== Data section ==
▶
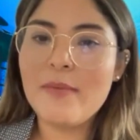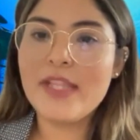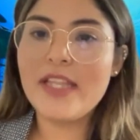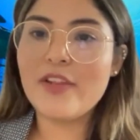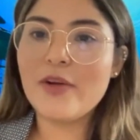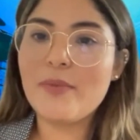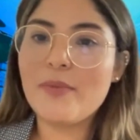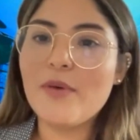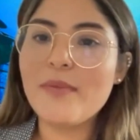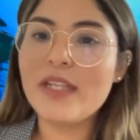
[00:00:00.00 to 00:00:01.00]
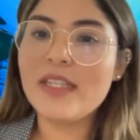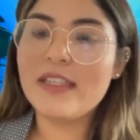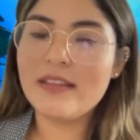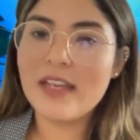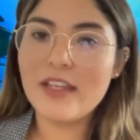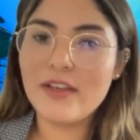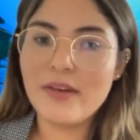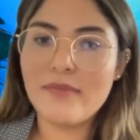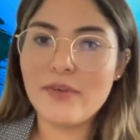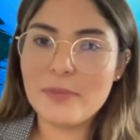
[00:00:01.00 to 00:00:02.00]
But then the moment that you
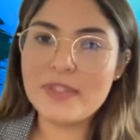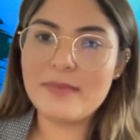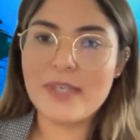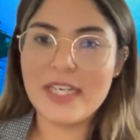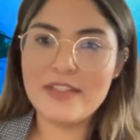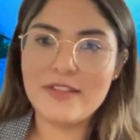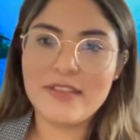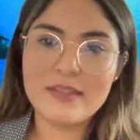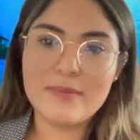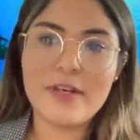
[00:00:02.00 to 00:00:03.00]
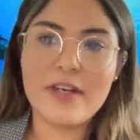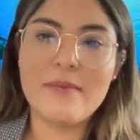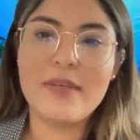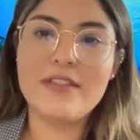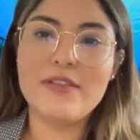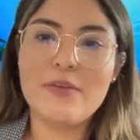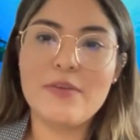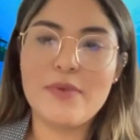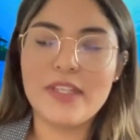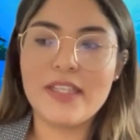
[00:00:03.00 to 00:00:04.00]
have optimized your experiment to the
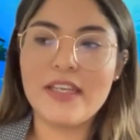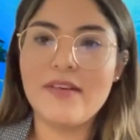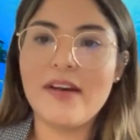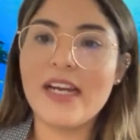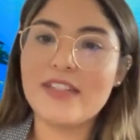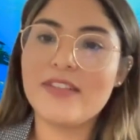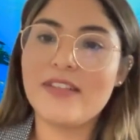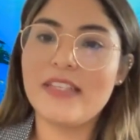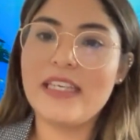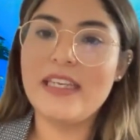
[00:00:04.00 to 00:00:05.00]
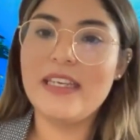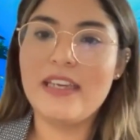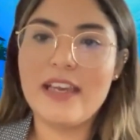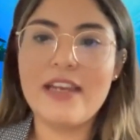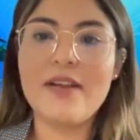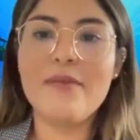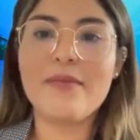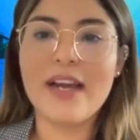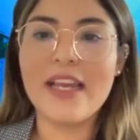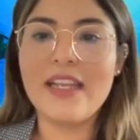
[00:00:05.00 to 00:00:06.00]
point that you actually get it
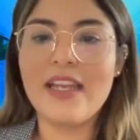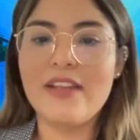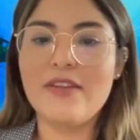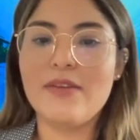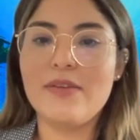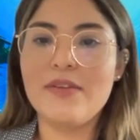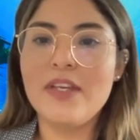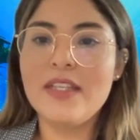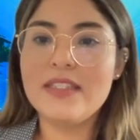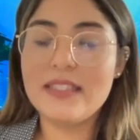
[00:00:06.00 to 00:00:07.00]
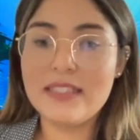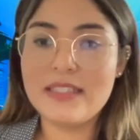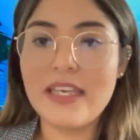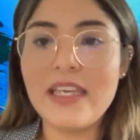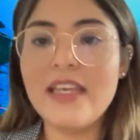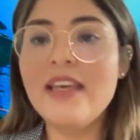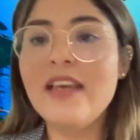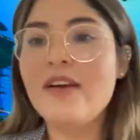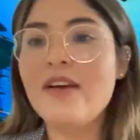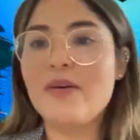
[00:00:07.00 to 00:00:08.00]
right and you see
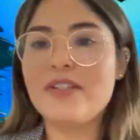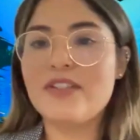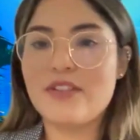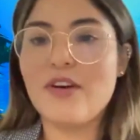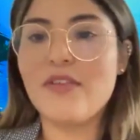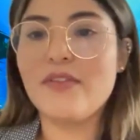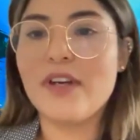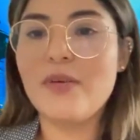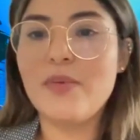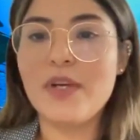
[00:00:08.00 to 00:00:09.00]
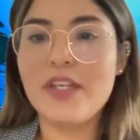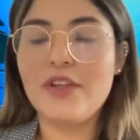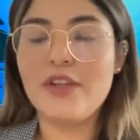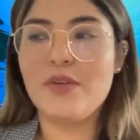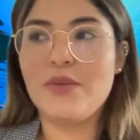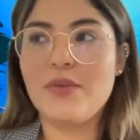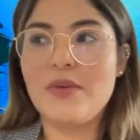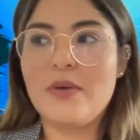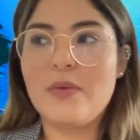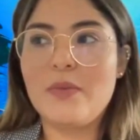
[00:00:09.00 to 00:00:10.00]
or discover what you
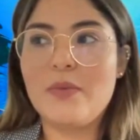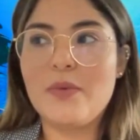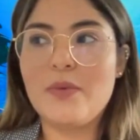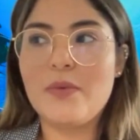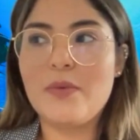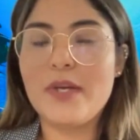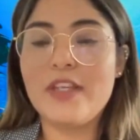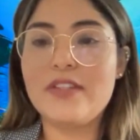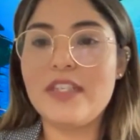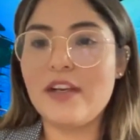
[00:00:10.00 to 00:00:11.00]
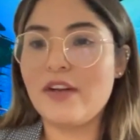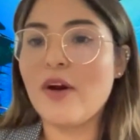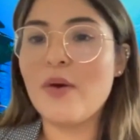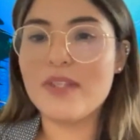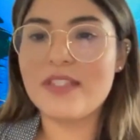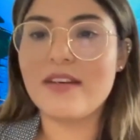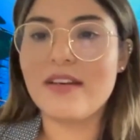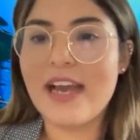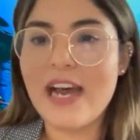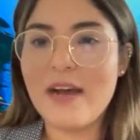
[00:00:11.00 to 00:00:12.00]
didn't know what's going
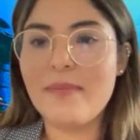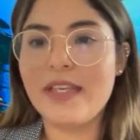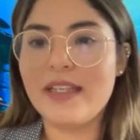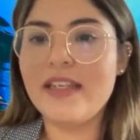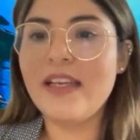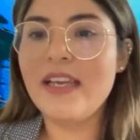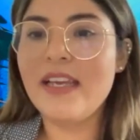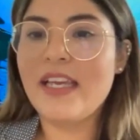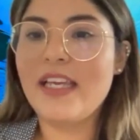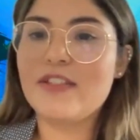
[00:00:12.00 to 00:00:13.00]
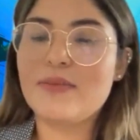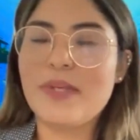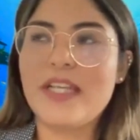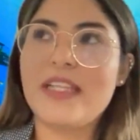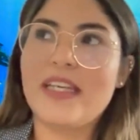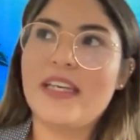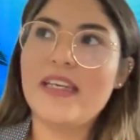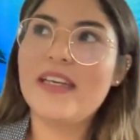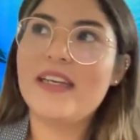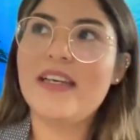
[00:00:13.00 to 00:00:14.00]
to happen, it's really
◀
▶
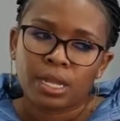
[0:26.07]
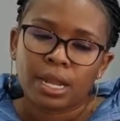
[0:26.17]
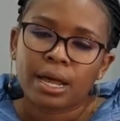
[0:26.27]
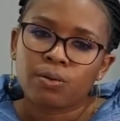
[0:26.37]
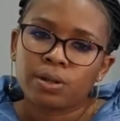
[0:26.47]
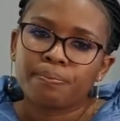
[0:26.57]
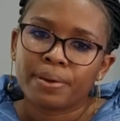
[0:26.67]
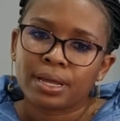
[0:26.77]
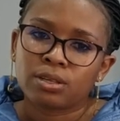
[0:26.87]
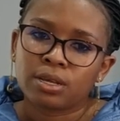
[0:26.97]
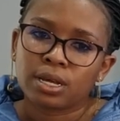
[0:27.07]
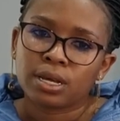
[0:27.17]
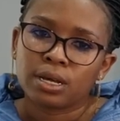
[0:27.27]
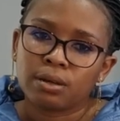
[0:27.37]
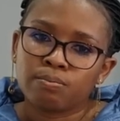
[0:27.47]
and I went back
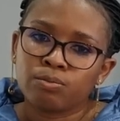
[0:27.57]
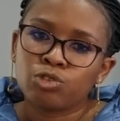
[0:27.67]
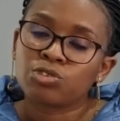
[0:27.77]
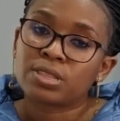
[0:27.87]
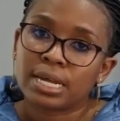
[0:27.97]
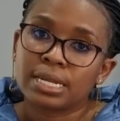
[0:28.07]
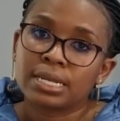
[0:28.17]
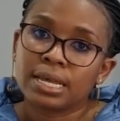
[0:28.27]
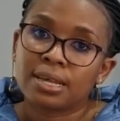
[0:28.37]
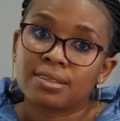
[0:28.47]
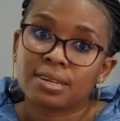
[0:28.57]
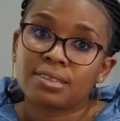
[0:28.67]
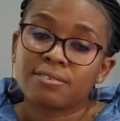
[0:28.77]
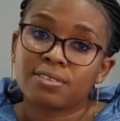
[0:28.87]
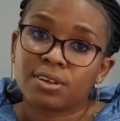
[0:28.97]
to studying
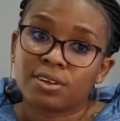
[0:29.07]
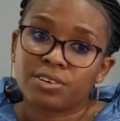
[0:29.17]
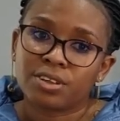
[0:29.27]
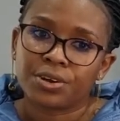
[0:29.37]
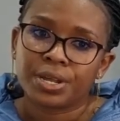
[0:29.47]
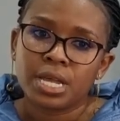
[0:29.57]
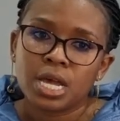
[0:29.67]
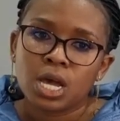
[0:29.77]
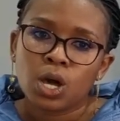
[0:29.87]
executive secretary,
◀
▶
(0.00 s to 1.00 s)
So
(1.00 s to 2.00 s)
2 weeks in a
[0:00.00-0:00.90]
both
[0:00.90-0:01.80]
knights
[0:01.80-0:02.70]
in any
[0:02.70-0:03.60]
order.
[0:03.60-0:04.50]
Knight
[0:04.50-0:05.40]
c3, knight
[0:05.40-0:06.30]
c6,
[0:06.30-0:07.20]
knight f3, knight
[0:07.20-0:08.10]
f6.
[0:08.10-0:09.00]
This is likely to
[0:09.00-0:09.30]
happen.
◀
== Required work ==
Set down again, exactly, every line above from the one with "[00:00:00.00 to 00:00:01.00]" down to the one with "[00:00:08.00 to 00:00:09.00]", both ends included. No pictures, and nothing else.

== Exercise result ==
[00:00:00.00 to 00:00:01.00]
[00:00:01.00 to 00:00:02.00]
But then the moment that you
[00:00:02.00 to 00:00:03.00]
[00:00:03.00 to 00:00:04.00]
have optimized your experiment to the
[00:00:04.00 to 00:00:05.00]
[00:00:05.00 to 00:00:06.00]
point that you actually get it
[00:00:06.00 to 00:00:07.00]
[00:00:07.00 to 00:00:08.00]
right and you see
[00:00:08.00 to 00:00:09.00]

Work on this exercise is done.